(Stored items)
══════

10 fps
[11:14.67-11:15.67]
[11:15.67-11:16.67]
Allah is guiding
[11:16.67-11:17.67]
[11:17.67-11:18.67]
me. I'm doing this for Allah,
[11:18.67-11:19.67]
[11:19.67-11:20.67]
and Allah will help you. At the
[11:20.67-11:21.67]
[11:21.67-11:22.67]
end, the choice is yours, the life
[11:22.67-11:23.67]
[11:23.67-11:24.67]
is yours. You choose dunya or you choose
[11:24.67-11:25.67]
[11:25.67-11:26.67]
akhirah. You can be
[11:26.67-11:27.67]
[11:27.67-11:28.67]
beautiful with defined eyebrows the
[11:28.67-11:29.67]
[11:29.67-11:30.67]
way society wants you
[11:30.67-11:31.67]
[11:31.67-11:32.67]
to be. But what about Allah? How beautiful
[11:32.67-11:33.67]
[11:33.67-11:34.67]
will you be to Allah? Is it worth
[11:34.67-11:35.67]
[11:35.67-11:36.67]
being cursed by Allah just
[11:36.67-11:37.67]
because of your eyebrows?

══════

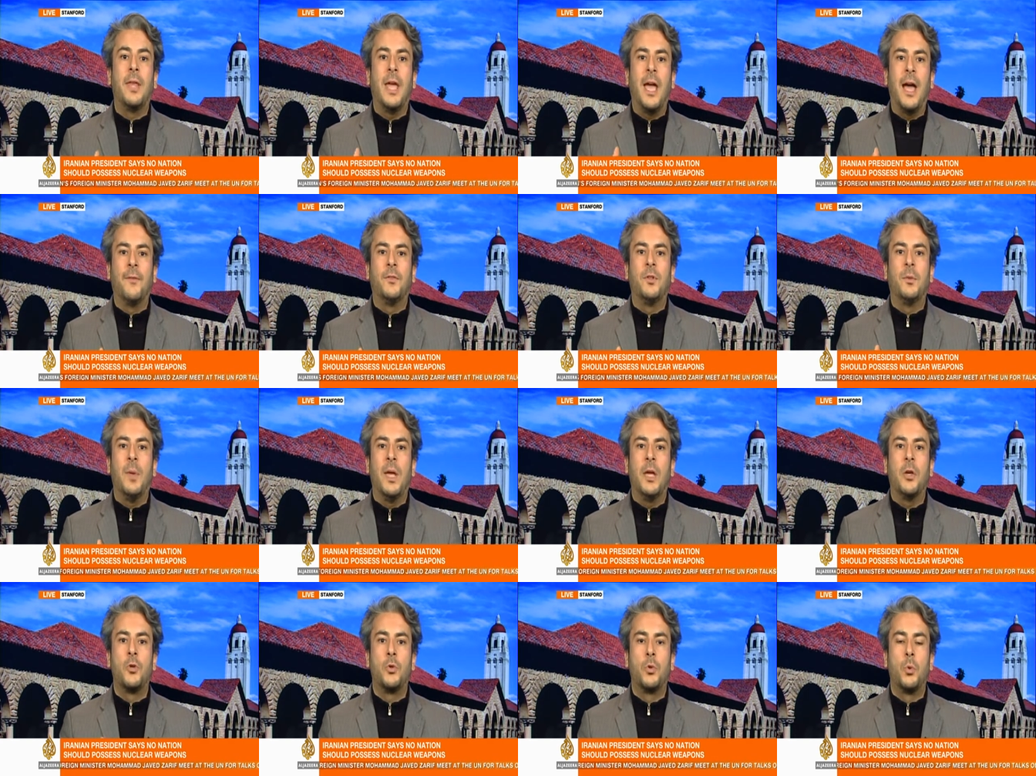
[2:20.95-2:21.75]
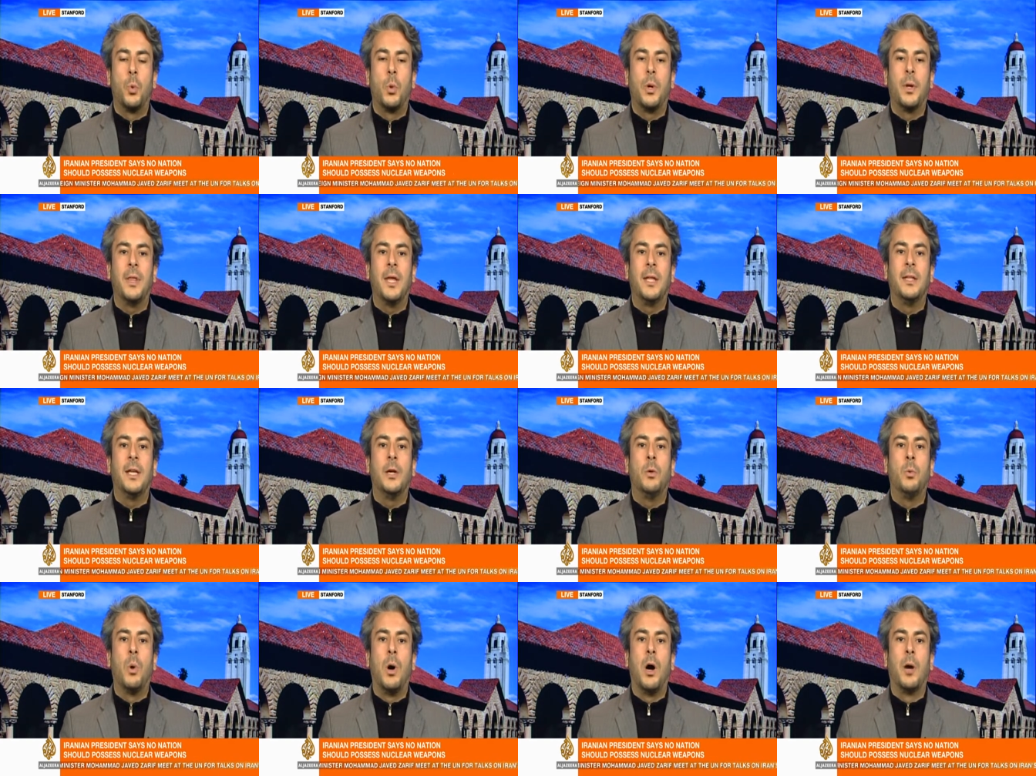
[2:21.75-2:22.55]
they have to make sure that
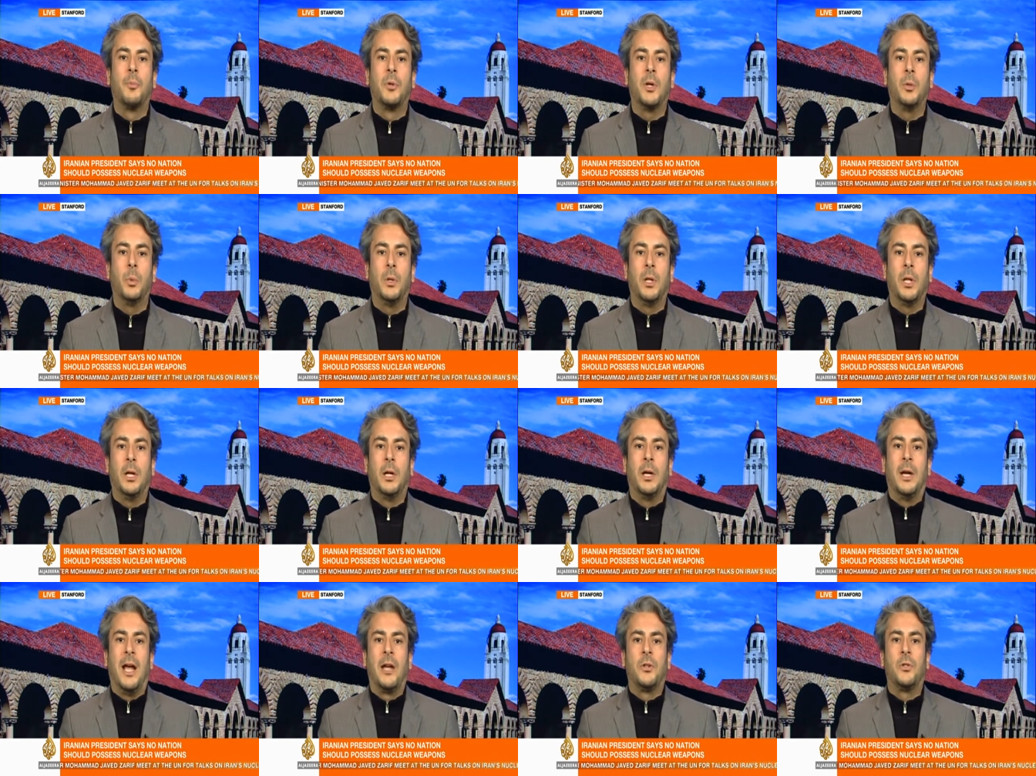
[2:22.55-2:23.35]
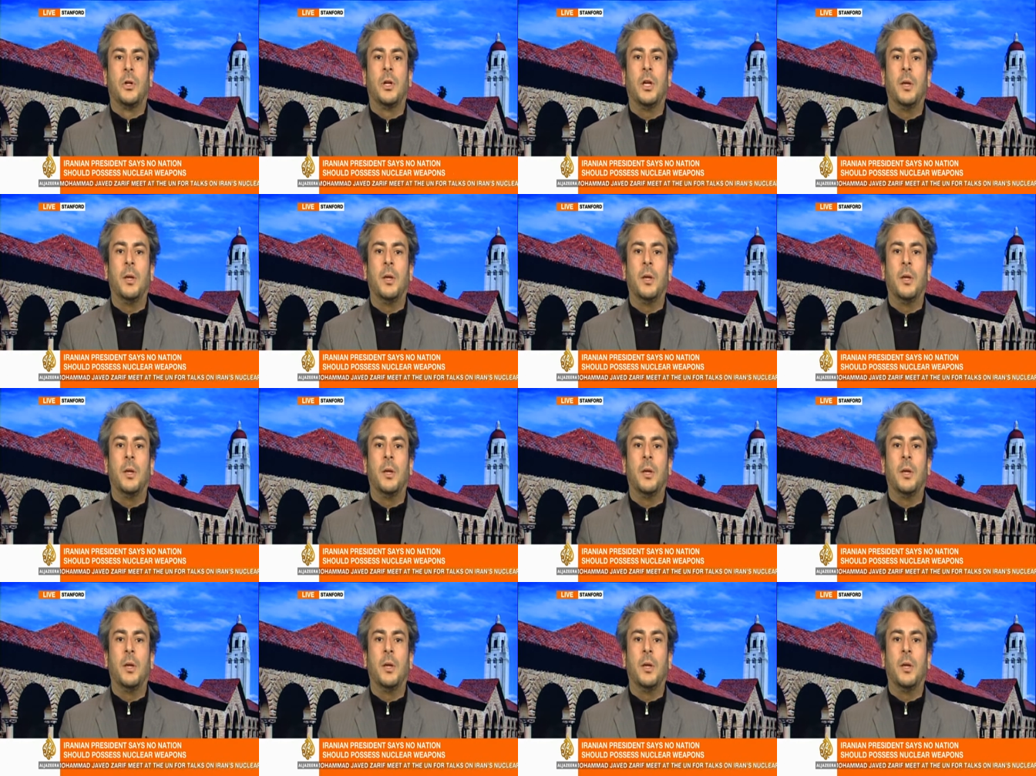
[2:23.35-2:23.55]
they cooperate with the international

══════

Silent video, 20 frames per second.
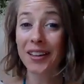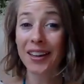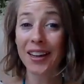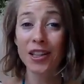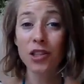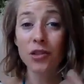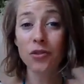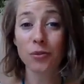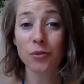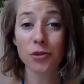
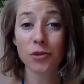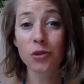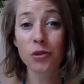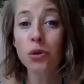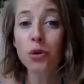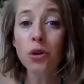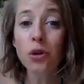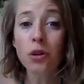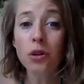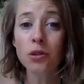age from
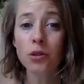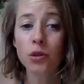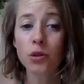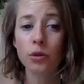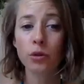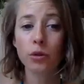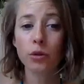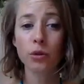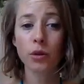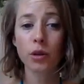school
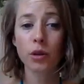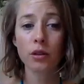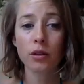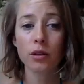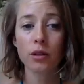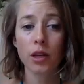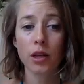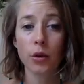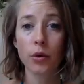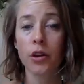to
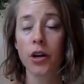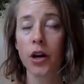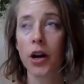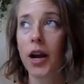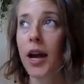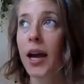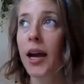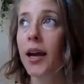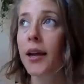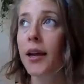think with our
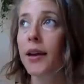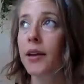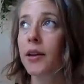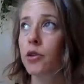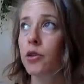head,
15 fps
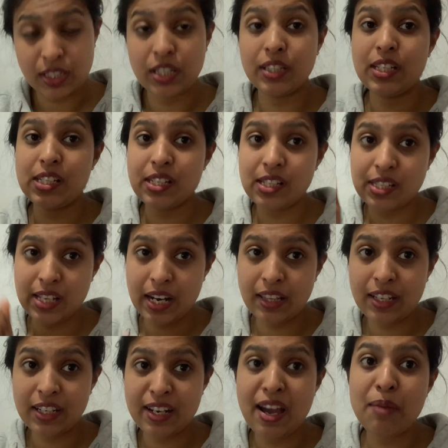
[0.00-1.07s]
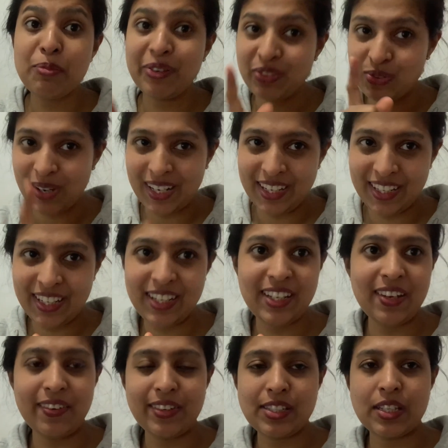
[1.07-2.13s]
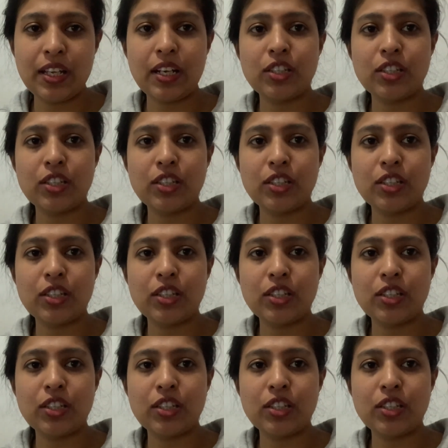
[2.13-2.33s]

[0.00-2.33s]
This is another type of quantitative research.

══════

# Work instructions
Within the data above, the span starting at the line containing "[11:16.67-11:17.67]" and ending at the line containing "[11:32.67-11:33.67]" is to be retyped exactly, with no other lines.

# Answer for this exercise
[11:16.67-11:17.67]
[11:17.67-11:18.67]
me. I'm doing this for Allah,
[11:18.67-11:19.67]
[11:19.67-11:20.67]
and Allah will help you. At the
[11:20.67-11:21.67]
[11:21.67-11:22.67]
end, the choice is yours, the life
[11:22.67-11:23.67]
[11:23.67-11:24.67]
is yours. You choose dunya or you choose
[11:24.67-11:25.67]
[11:25.67-11:26.67]
akhirah. You can be
[11:26.67-11:27.67]
[11:27.67-11:28.67]
beautiful with defined eyebrows the
[11:28.67-11:29.67]
[11:29.67-11:30.67]
way society wants you
[11:30.67-11:31.67]
[11:31.67-11:32.67]
to be. But what about Allah? How beautiful
[11:32.67-11:33.67]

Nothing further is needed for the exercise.